A Guide to Using GitHub for Developing and Versioning Data Standards and Reporting Formats

Teams of scientists across DOE National Laboratories use GitHub in a novel way for collaboration on developing community data standards.

Scientists make several recommendations for using GitHub to version control reporting formats, including providing descriptive README files, versioning documentation with semantic versioning, and archiving all content in a long-term data repository.

[Reprinted under a Creative Commons Attribution 4.0 International License (CC BY 4.0.) from Crystal-Ornelas, R., et al. “A Guide to Using GitHub for Developing and Versioning Data Standards and Reporting Formats.” Earth and Space Science 8 (8), (2021). DOI: 10.1029/2021ea001797]

The Science

Earth and environmental data standards are an important way to make data FAIR (Findable, Accessible, Interoperable, and Reusable). However, there is no agreed upon way for groups to share and collaborate on the standards. Some groups host standards on static websites, others circulate templates in proprietary formats. Therefore, scientists working together across the Department of Energy’s (DOE) National Labs have outlined a set of best practices to guide research communities in disseminating and collaborating on standards. Their main recommendation is that researchers use the version control platform GitHub to openly share data standards, organize feedback from their user community, and clearly track changes to the standards over time.

The Impact

A systematic review resulted in several key recommendations for researchers looking to develop data reporting formats for their diverse datasets. First, scientists suggest that GitHub, a website typically used for collaboration on computer code, can also be used for open and transparent collaboration on reporting format documentation.  Beyond using GitHub as a collaborative platform, scientists provide a review of tools within GitHub that benefit those looking to bring more researchers into the data standardization process (e.g., submitting feedback using GitHub issues or creating project websites using GitBook or GitHub Pages).

Summary

Over the past three years, the Environmental Systems Science Data Infrastructure for a Virtual Ecosystem (ESS-DIVE) data repository has worked with six teams of community partners across the National Lab network to develop data reporting formats for some of the complex ESS data that are submitted to ESS-DIVE. The teams needed a web platform to host their data reporting format documentation and templates that fulfilled several requirements. The web platform needed to (1) track changes to multiple documents over time, (2) facilitate collaboration between researchers, and (3) display content openly and transparently.
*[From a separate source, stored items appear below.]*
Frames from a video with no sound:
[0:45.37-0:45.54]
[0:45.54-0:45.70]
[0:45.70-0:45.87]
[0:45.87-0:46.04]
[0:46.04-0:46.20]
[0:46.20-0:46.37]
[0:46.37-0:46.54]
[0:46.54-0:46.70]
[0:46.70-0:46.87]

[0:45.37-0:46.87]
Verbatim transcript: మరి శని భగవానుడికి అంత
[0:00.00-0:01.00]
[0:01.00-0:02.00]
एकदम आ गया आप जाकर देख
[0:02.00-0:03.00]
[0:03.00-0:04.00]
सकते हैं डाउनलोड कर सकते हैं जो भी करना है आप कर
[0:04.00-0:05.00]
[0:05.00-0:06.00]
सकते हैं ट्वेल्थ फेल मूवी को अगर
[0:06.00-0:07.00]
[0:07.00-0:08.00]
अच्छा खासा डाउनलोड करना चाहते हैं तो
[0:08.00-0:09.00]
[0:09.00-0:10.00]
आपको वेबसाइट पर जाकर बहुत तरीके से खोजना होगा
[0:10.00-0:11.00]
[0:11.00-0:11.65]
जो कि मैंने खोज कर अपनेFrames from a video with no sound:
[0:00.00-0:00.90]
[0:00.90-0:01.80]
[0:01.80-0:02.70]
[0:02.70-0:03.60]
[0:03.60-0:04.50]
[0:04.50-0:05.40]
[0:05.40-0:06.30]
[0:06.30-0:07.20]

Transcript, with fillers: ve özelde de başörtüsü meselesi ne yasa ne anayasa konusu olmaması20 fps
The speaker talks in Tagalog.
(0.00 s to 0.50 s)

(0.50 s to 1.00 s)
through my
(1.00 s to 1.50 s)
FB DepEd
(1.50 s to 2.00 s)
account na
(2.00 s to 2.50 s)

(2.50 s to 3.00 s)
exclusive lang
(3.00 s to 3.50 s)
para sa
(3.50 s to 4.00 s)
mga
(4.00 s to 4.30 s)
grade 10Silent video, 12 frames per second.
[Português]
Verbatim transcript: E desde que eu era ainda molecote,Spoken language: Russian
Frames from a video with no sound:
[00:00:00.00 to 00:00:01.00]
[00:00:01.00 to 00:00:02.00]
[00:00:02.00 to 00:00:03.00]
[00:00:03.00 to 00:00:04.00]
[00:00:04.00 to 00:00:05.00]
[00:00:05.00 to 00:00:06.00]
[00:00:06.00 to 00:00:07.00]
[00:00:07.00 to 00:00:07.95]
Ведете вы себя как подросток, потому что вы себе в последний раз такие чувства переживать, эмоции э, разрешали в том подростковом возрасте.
To determine a path forward, the teams conducted a systematic review of over 100 data standards in earth and environmental science and explored how data standards documentation was hosted on the internet. Across the 108 data standards that were reviewed, there was no universal way that researchers chose to publish their data standards. The review revealed that 32 researchers used GitHub as the platform to manage their associated documents and templates. Though GitHub is typically used for collaboration on computer code, it meets the three criteria outlined above for collaboration on reporting formats. Thus, the teams selected it as the platform for hosting ESS-DIVE’s data reporting formats.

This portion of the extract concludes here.